Isabella Augusta Persse's play The Rising of the Moon opens on a moonlit night near an Irish wharf. A dangerous Irish rebel is on the loose, and a Sergeant and his two subordinates are out trying to catch him. The Sergeant takes his place along the water's edge while the other officers go off into the night to post flyers and look around.
As the Sergeant sits looking out at the water, a ragged man approaches him. The Sergeant stops him, and the man says that he is ballad singer Jimmy Walsh. The two begin a conversation, and the man sings some Irish ballads. They then talk about the fugitive the Sergeant seeks, and the singer begins to perform some ballads of the Irish rebels. The Sergeant knows these, too, and he begins to wonder what would have happened if he had made different choices in his life. Perhaps he, too, would have been a rebel, for his sympathies once leaned in that direction, and he discovers that they still do in a way.

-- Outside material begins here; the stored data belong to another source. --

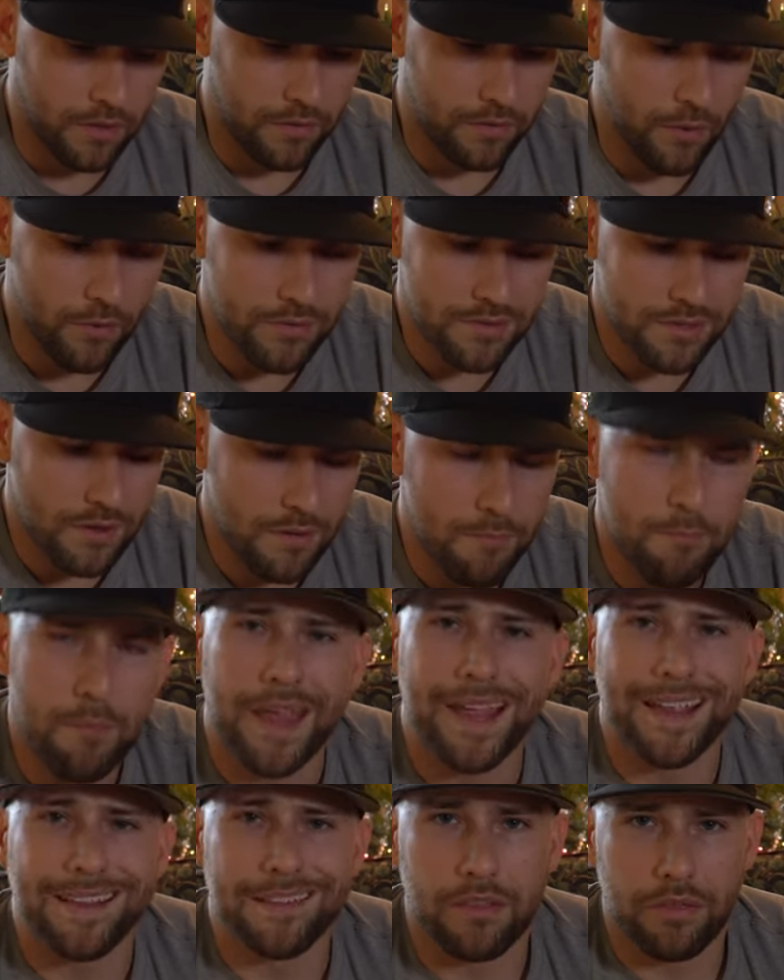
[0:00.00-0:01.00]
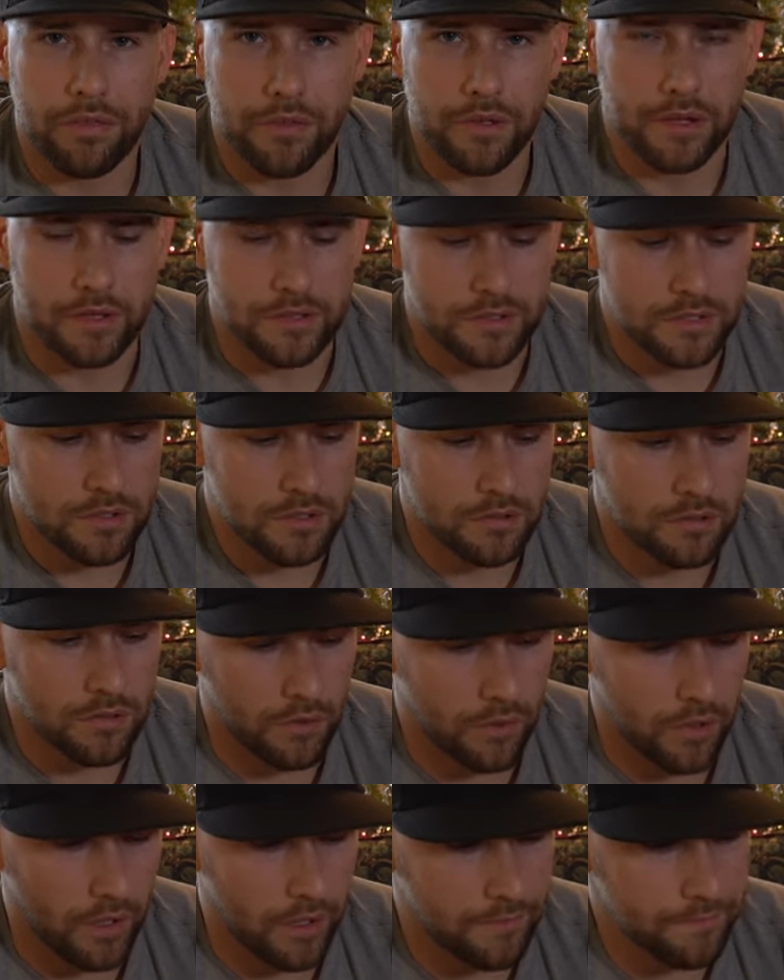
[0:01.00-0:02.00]
those are the main things,
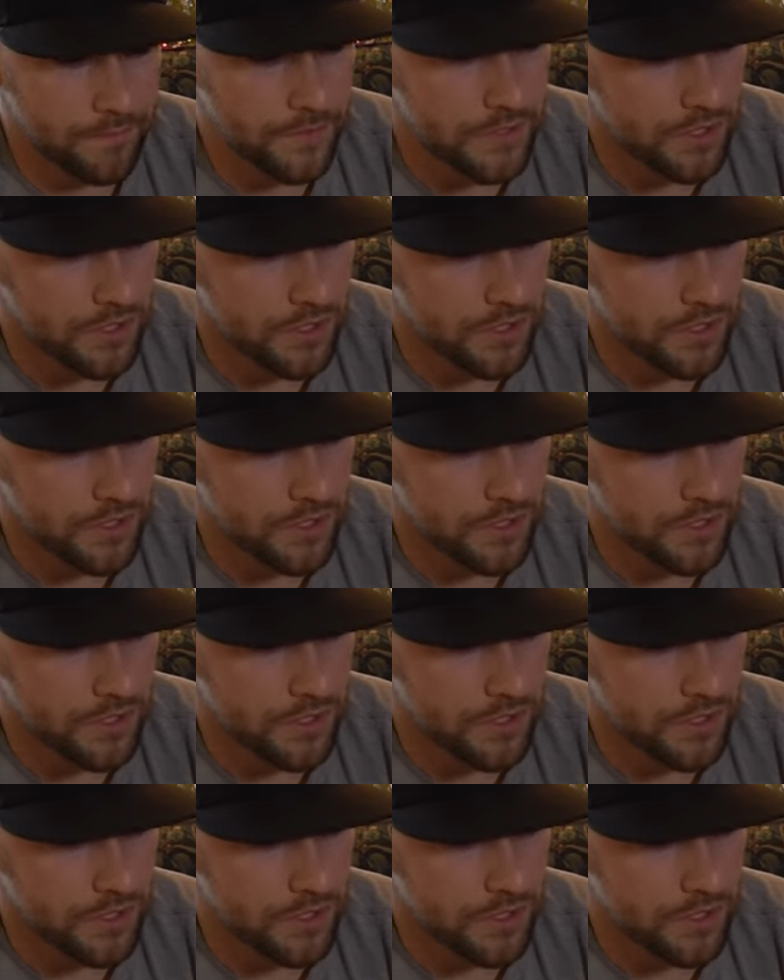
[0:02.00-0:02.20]
okay?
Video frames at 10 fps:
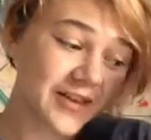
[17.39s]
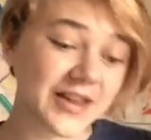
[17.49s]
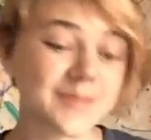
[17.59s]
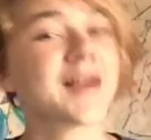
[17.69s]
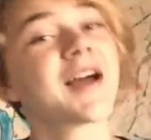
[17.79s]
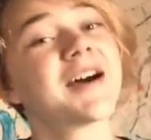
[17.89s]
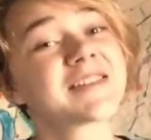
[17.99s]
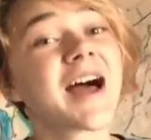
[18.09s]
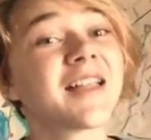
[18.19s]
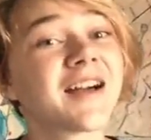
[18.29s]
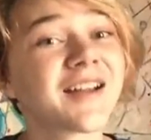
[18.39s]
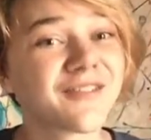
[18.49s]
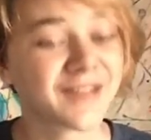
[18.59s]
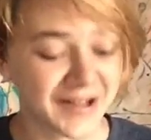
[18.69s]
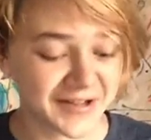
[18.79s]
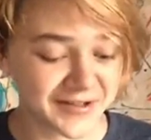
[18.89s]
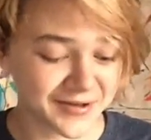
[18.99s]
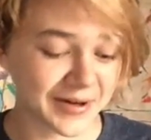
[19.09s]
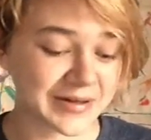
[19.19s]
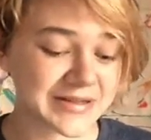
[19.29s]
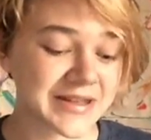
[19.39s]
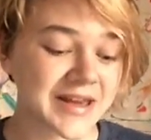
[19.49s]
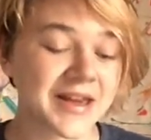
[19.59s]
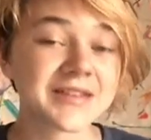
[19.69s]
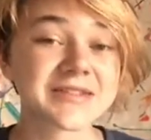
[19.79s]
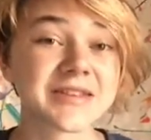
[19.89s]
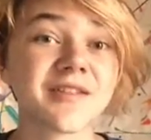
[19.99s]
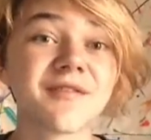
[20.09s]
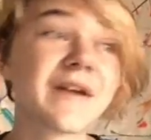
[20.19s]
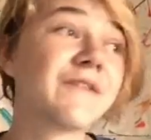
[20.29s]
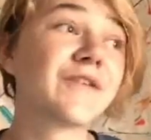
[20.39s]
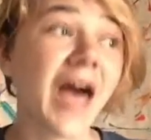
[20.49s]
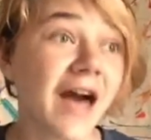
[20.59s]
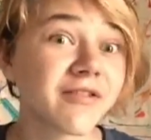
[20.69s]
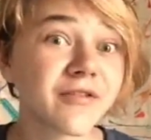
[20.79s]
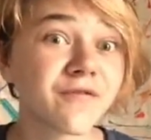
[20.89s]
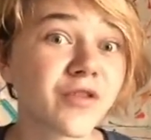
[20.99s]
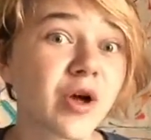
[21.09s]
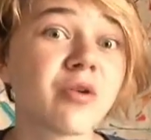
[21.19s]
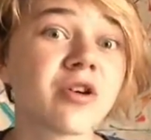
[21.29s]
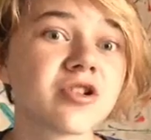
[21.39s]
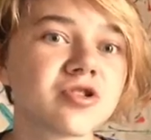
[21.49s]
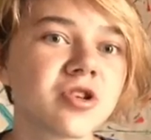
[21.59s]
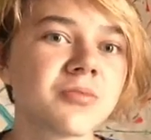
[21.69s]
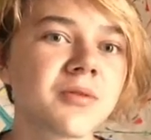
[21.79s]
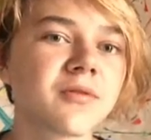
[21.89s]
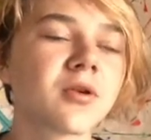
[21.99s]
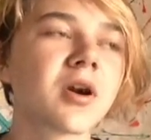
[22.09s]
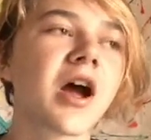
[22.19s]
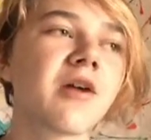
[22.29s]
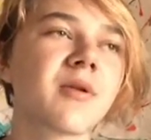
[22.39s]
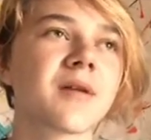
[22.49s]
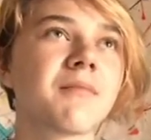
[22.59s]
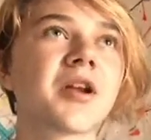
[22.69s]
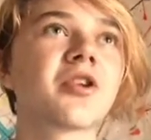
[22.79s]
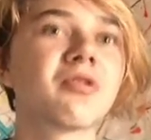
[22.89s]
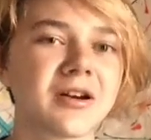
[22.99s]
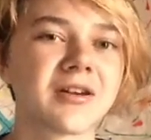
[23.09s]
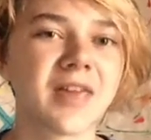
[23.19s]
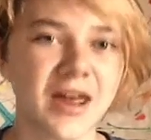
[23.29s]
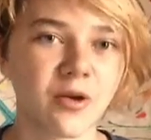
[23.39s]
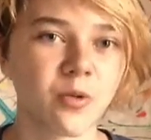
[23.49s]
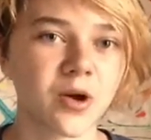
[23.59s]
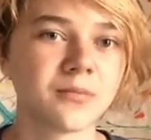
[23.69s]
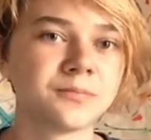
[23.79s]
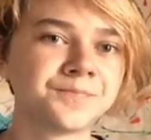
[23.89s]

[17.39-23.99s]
That's because I like flying drones. If you haven't flown a drone before, I recommend getting one.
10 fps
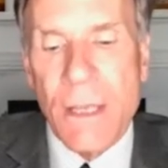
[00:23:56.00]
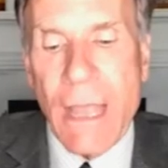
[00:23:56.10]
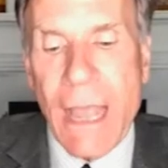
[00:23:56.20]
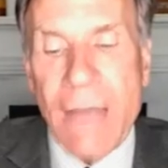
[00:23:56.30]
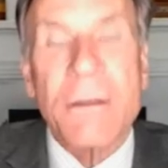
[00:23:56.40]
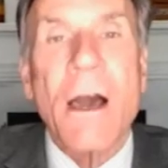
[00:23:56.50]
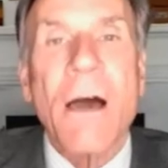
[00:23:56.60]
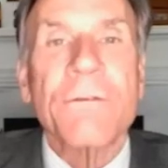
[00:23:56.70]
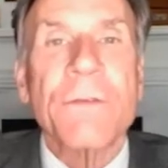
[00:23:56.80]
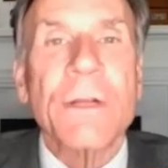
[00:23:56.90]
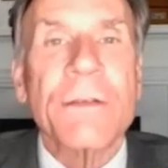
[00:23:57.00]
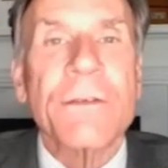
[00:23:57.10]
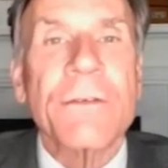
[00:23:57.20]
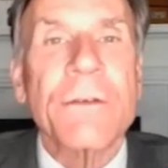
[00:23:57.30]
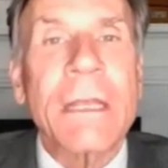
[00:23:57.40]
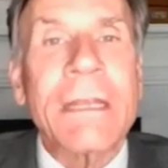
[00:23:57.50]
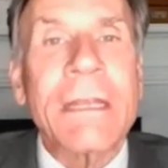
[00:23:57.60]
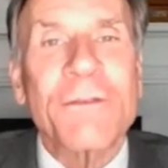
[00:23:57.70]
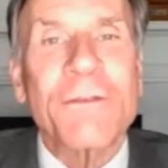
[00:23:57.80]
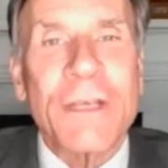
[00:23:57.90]
and confidence in
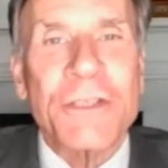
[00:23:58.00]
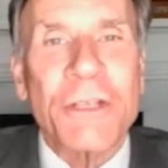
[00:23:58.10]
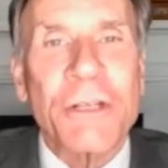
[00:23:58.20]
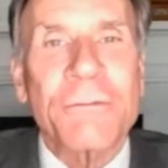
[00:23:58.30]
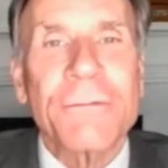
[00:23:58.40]
his vision.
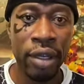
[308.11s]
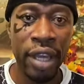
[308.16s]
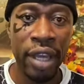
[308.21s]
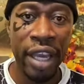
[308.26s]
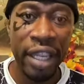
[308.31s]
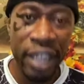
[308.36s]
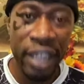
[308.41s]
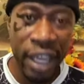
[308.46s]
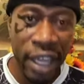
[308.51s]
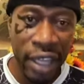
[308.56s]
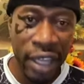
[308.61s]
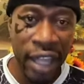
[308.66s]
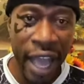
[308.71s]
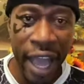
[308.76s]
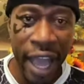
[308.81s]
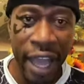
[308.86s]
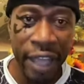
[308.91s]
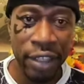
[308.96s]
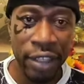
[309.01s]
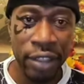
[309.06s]
in the
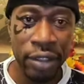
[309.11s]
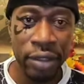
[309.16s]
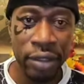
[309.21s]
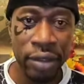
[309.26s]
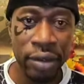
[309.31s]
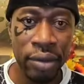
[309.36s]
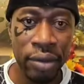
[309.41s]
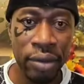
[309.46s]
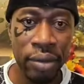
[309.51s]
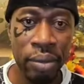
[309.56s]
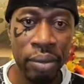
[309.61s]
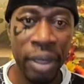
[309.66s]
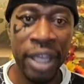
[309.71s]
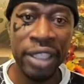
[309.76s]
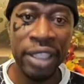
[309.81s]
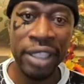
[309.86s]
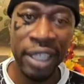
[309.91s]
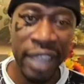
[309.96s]
class because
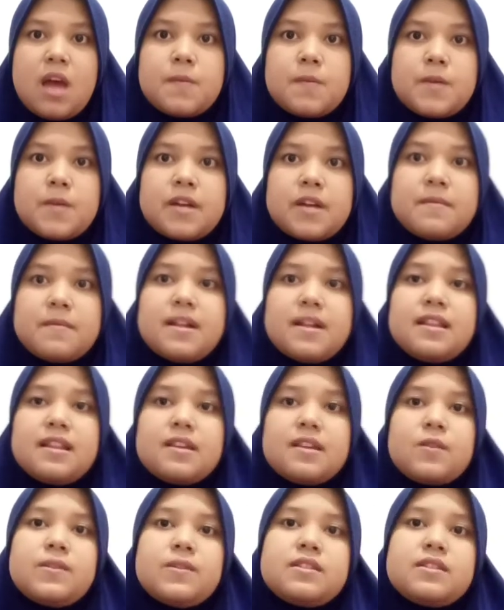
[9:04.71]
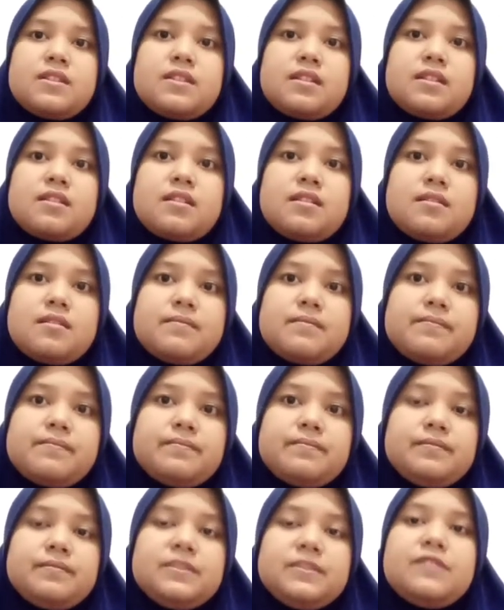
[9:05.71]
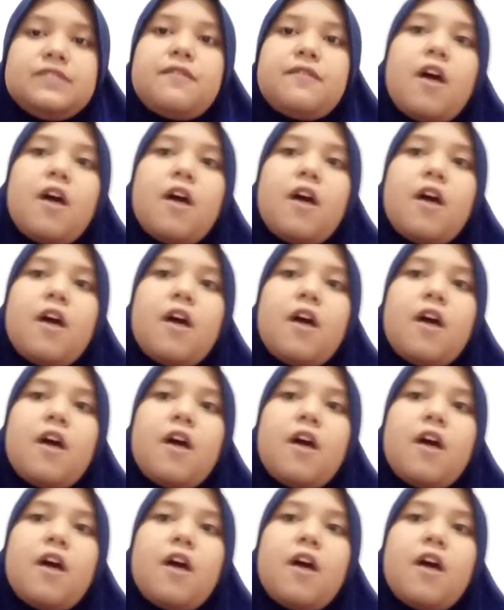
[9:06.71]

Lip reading: Pragma-linguistic. The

Eventually, Jimmy Walsh begins to sing the ballad “The Rising of the Moon,” and he reveals himself as the fugitive rebel the Sergeant is seeking. His rescuers are nearby, and the Sergeant now has a choice. He can arrest the man and collect the reward, or he can let him go. The Sergeant chooses the latter, allowing the rebel to hide from his returning companion officers and then letting him slip away in a boat. His deep rebel sentiments have won, and the Sergeant is left alone on the wharf.